Exercise: Could you restate all of the records exactly, leaving out the pictures?

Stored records

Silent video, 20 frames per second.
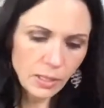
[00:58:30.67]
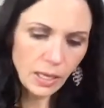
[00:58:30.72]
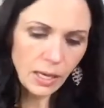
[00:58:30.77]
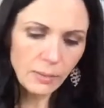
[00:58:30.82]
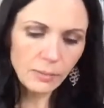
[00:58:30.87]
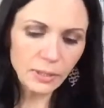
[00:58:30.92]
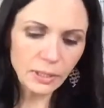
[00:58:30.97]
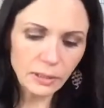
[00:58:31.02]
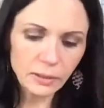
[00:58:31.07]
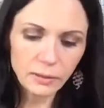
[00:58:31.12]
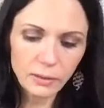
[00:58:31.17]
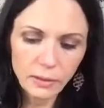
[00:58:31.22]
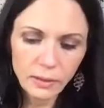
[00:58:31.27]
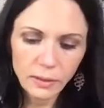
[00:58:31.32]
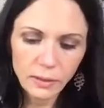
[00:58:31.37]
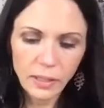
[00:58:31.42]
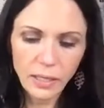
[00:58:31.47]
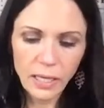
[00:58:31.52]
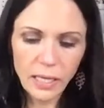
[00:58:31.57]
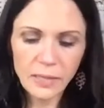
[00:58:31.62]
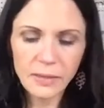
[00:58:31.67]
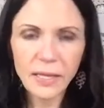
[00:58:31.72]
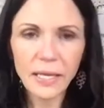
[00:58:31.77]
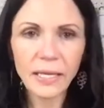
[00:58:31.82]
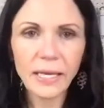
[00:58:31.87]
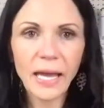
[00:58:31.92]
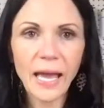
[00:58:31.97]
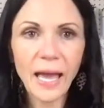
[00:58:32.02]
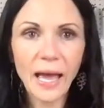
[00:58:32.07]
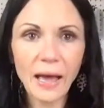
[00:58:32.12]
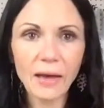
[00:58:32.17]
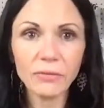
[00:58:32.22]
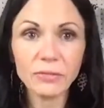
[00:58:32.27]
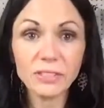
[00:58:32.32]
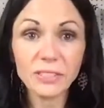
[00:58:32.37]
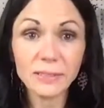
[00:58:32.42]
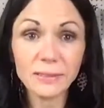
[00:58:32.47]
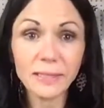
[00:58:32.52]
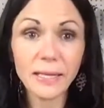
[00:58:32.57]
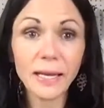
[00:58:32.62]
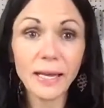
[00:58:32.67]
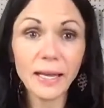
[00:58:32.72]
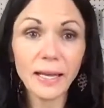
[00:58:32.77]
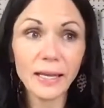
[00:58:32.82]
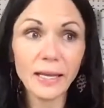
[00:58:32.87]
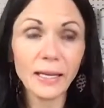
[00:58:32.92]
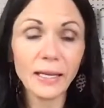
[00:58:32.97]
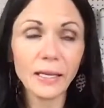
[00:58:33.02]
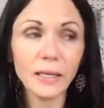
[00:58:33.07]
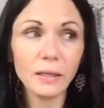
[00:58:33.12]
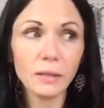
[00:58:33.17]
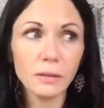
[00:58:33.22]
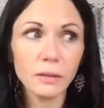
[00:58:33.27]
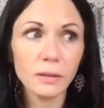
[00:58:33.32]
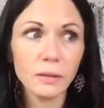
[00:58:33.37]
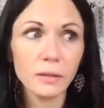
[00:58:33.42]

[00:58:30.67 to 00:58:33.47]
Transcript: I mean, and they have today,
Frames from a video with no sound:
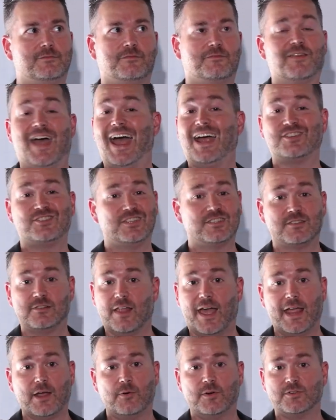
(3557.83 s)
fascist
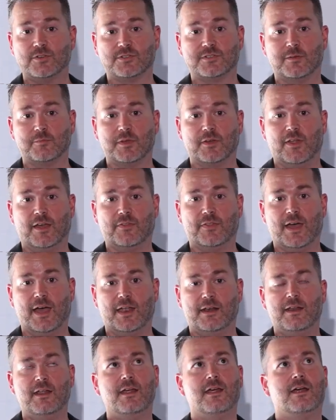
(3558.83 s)
language or something like
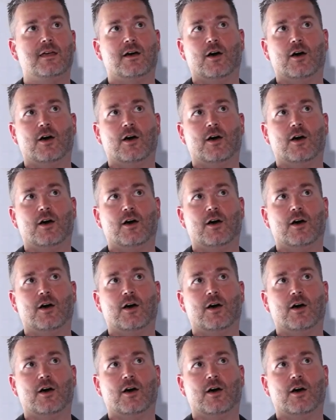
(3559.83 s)
that,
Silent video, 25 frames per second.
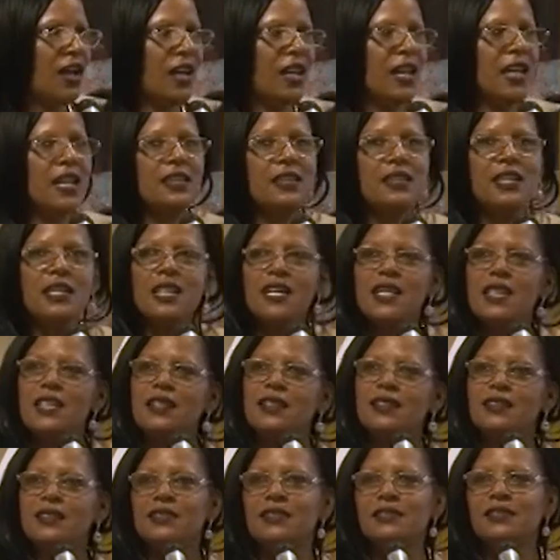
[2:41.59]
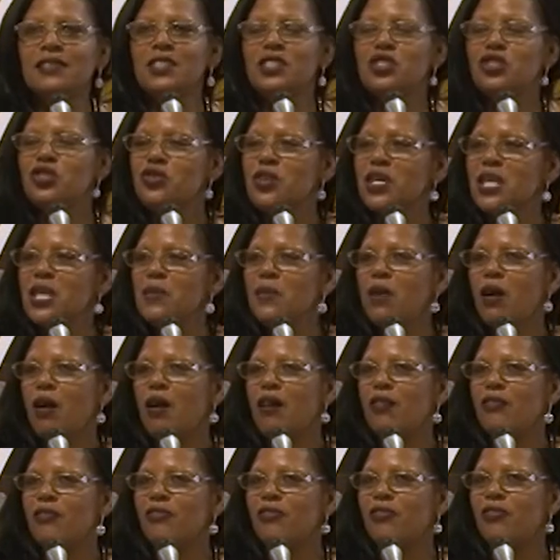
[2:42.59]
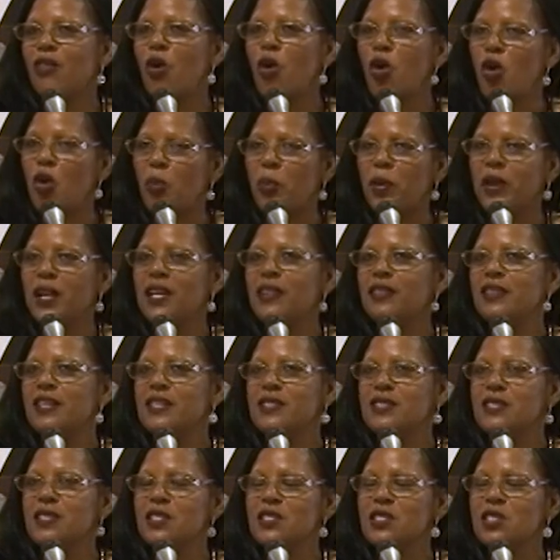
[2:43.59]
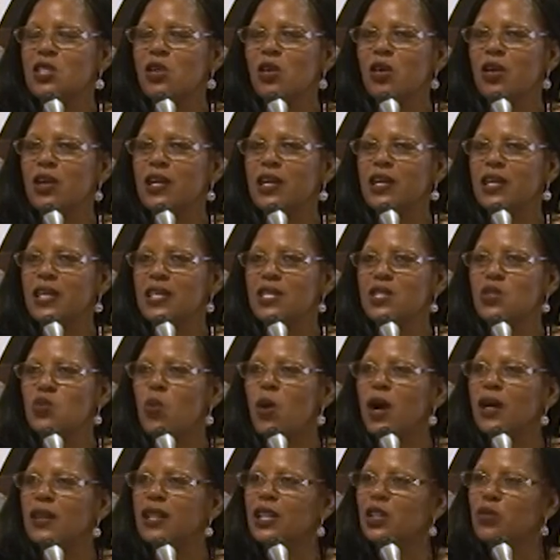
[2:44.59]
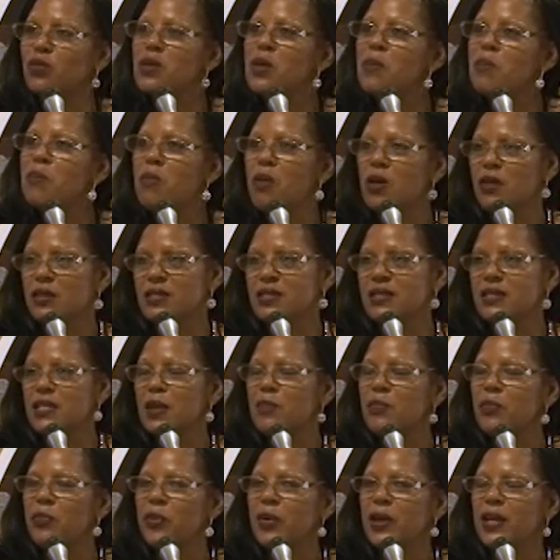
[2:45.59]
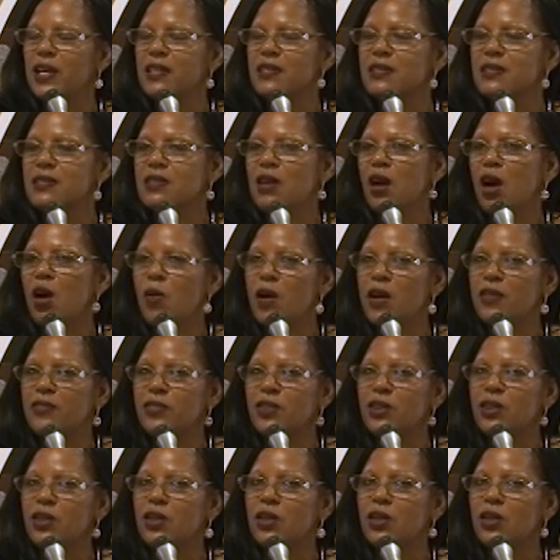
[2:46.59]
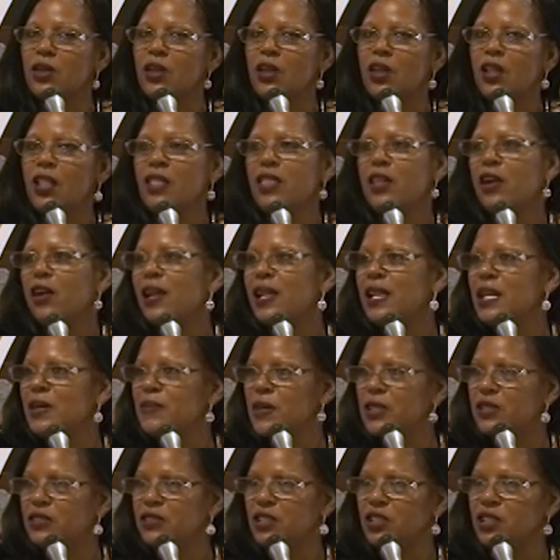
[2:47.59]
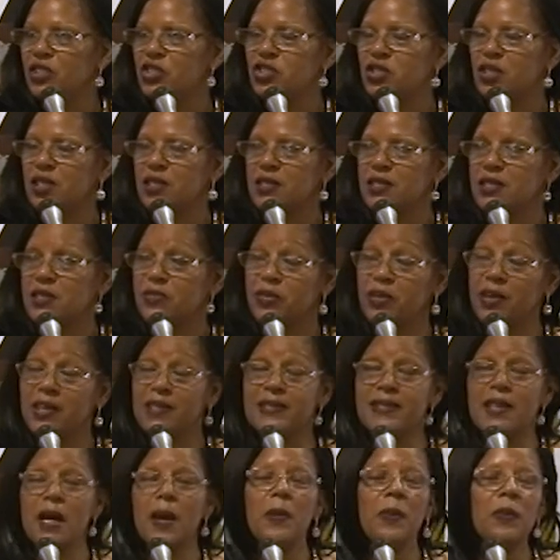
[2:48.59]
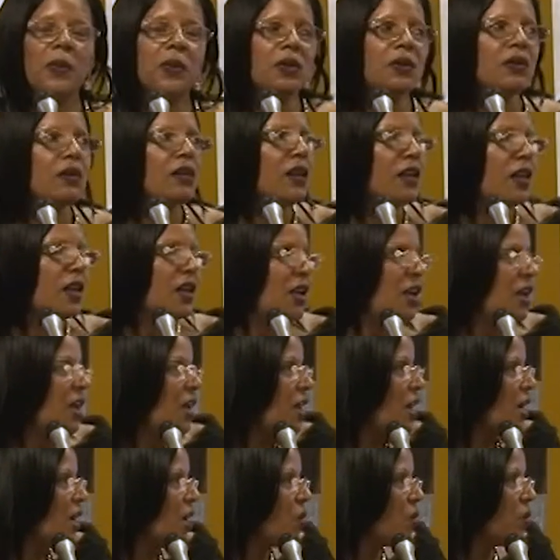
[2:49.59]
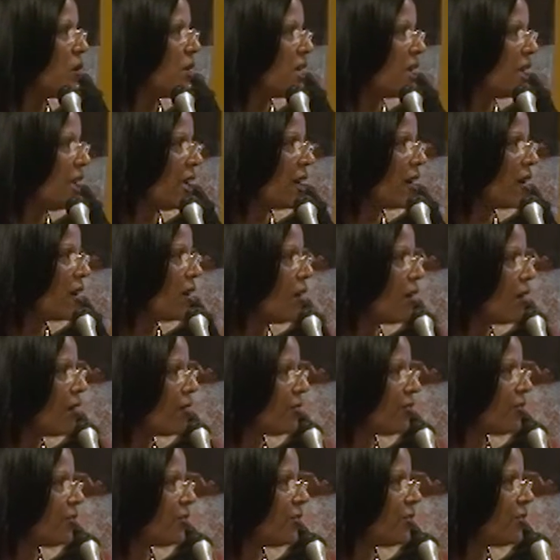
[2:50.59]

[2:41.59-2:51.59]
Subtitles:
Indeed, the dream of open and distance learning is one that we must embrace. However, there are limitations. For example, we hear of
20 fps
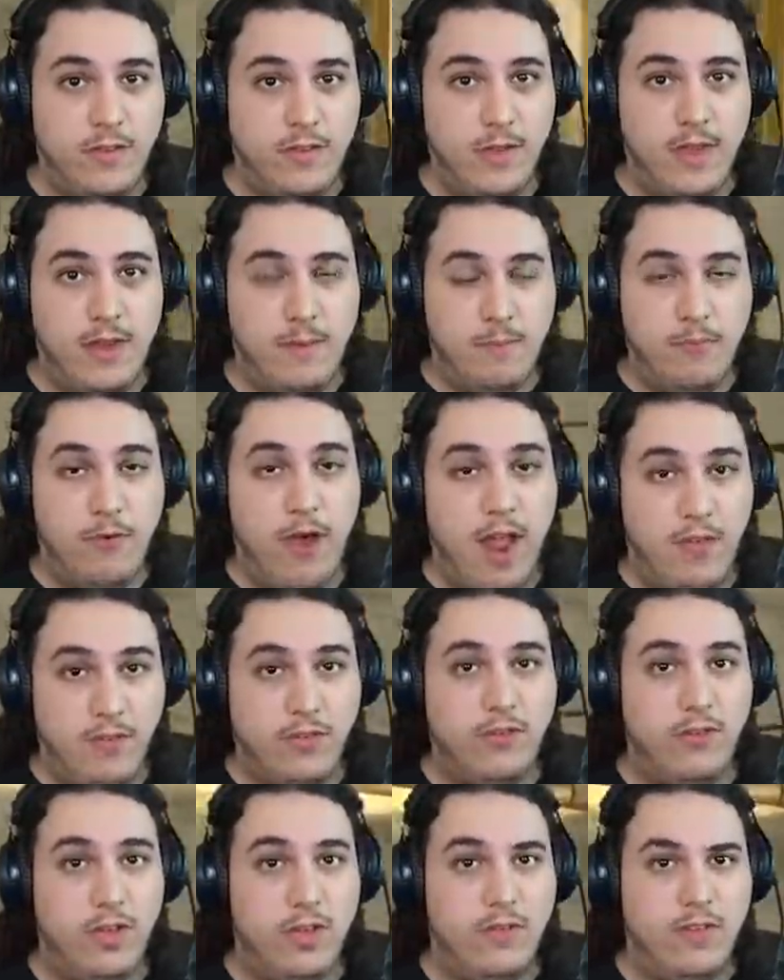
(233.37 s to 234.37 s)
in
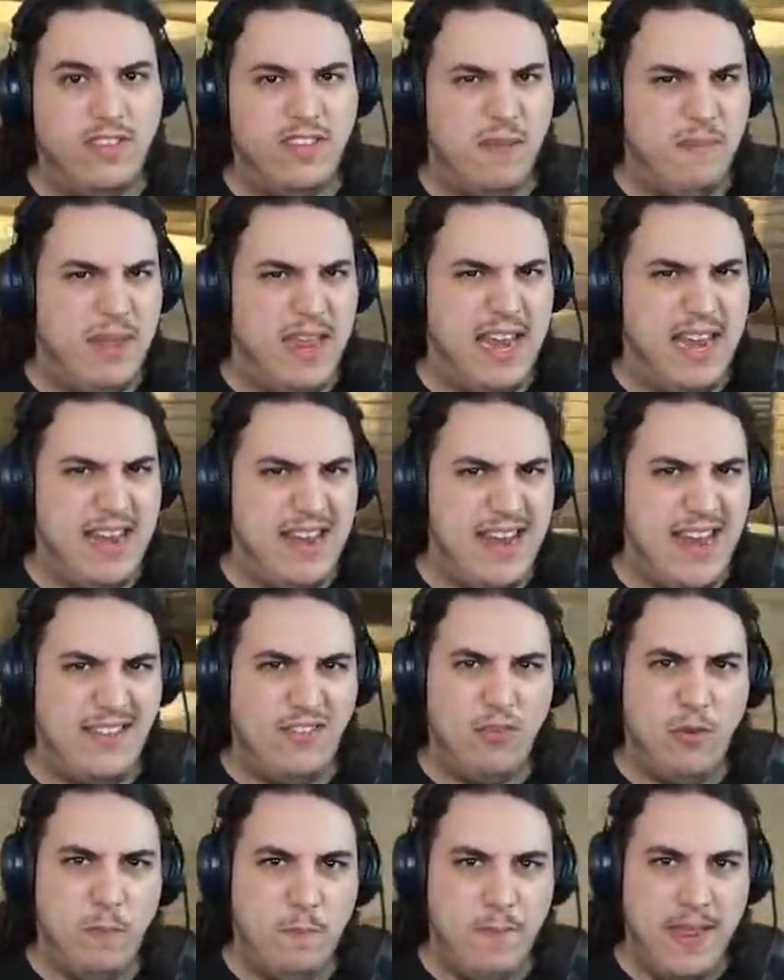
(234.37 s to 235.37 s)
private servers can be a
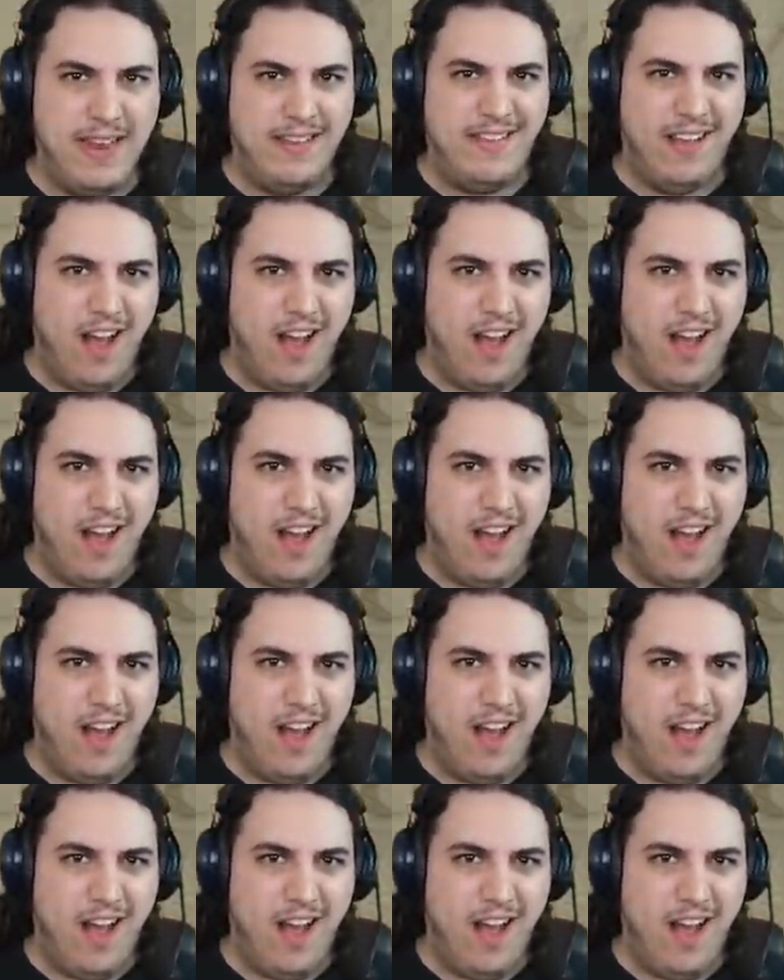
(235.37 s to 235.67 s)
little bit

Answer space:
Silent video, 20 frames per second.
[00:58:30.67]
[00:58:30.72]
[00:58:30.77]
[00:58:30.82]
[00:58:30.87]
[00:58:30.92]
[00:58:30.97]
[00:58:31.02]
[00:58:31.07]
[00:58:31.12]
[00:58:31.17]
[00:58:31.22]
[00:58:31.27]
[00:58:31.32]
[00:58:31.37]
[00:58:31.42]
[00:58:31.47]
[00:58:31.52]
[00:58:31.57]
[00:58:31.62]
[00:58:31.67]
[00:58:31.72]
[00:58:31.77]
[00:58:31.82]
[00:58:31.87]
[00:58:31.92]
[00:58:31.97]
[00:58:32.02]
[00:58:32.07]
[00:58:32.12]
[00:58:32.17]
[00:58:32.22]
[00:58:32.27]
[00:58:32.32]
[00:58:32.37]
[00:58:32.42]
[00:58:32.47]
[00:58:32.52]
[00:58:32.57]
[00:58:32.62]
[00:58:32.67]
[00:58:32.72]
[00:58:32.77]
[00:58:32.82]
[00:58:32.87]
[00:58:32.92]
[00:58:32.97]
[00:58:33.02]
[00:58:33.07]
[00:58:33.12]
[00:58:33.17]
[00:58:33.22]
[00:58:33.27]
[00:58:33.32]
[00:58:33.37]
[00:58:33.42]

[00:58:30.67 to 00:58:33.47]
Transcript: I mean, and they have today,
Frames from a video with no sound:
(3557.83 s)
fascist
(3558.83 s)
language or something like
(3559.83 s)
that,
Silent video, 25 frames per second.
[2:41.59]
[2:42.59]
[2:43.59]
[2:44.59]
[2:45.59]
[2:46.59]
[2:47.59]
[2:48.59]
[2:49.59]
[2:50.59]

[2:41.59-2:51.59]
Subtitles:
Indeed, the dream of open and distance learning is one that we must embrace. However, there are limitations. For example, we hear of
20 fps
(233.37 s to 234.37 s)
in
(234.37 s to 235.37 s)
private servers can be a
(235.37 s to 235.67 s)
little bit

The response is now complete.